El proceso de rejuvenecimiento se aceleró. Pronto olvidó que había contemplado a los suyos de modo condescendiente y aspiró a ser premiada como la niña más buena, el primor de la familia. Volvió a jugar a los soldaditos, a disfrazarse, a quedarse pegada a la pantalla de la TV (ahora es adicta a Netflix), a escapar de la aya que la persigue con un cepillo para que no salga a la calle despeinada como caniche. Sus motivaciones se volvieron frívolas, los impulsos de los niños tienden a ser egoístas: aun cuando le constaba que carecía de mérito real, la idea de escoltar al niño Maurizio en la primera magistratura ponía estrellas en sus ojos.

 

 

¿Podemos creer esta versión de la historia que ella misma se cuenta? Resulta arduo, por cuanto aceptar que Patricia Botón crece al revés la relevaría de responsabilidad alguna. No se puede juzgar a una menor de edad por jugar a ser adulta, y menos aún cuando sus decisiones tornan evidente que ni siquiera sabe preservarse a sí misma: el vale todo que concedió a ciertas fuerzas de seguridad autoriza a disparar aun cuando haya niños en las inmediaciones.
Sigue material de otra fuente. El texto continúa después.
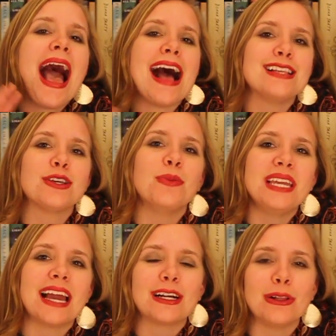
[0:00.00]
as we
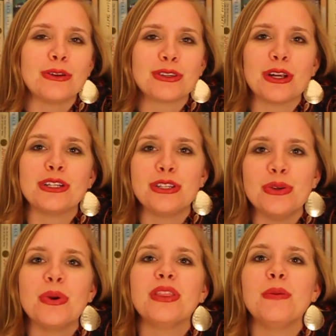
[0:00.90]
get closer
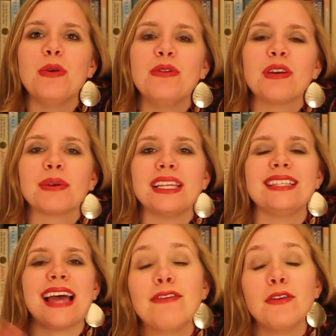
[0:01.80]
to the movie release.
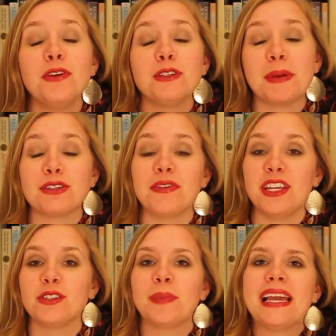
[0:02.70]
I have a few special
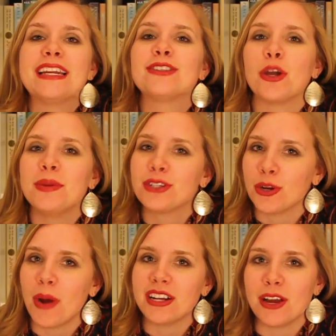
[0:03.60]
videos planned, so be sure to
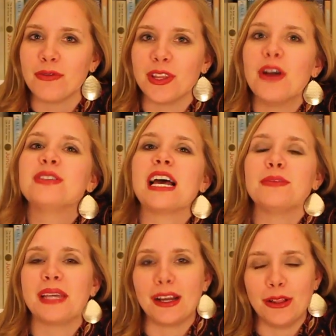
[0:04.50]
watch out for those as
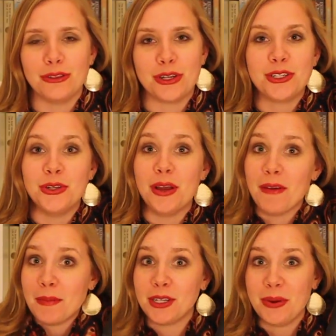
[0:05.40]
we get closer to
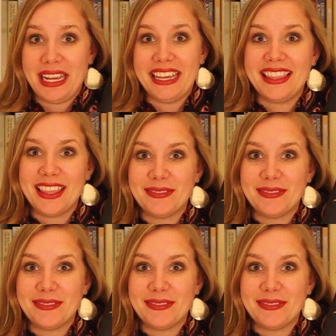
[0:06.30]
November 20th.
Pero existe un aspecto en que la inmersión de Patricia Botón en el océano de la infancia es sincera. Como le ocurre a los más pequeños, cada vez que cae el sol y la oscuridad se adueña de todo cree ver espectros por doquier. Para colmo esas apariciones tienen rostro oscuro y gesto torvo —a excepción de una, que luce barba y ojos claros— y por eso se mimetizan con cada sombra. Cuando esto ocurre trata de aturdirse, para ya no pensar en ello. Pero tampoco encuentra amparo en la inconsciencia, porque en lo hondo de ese pozo está sola por completo; y las únicas que acuden cuando el grito mudo se atora en su garganta no son ayas ni tutoras, sino las almas heladas de aquellos que convirtió en fantasmas.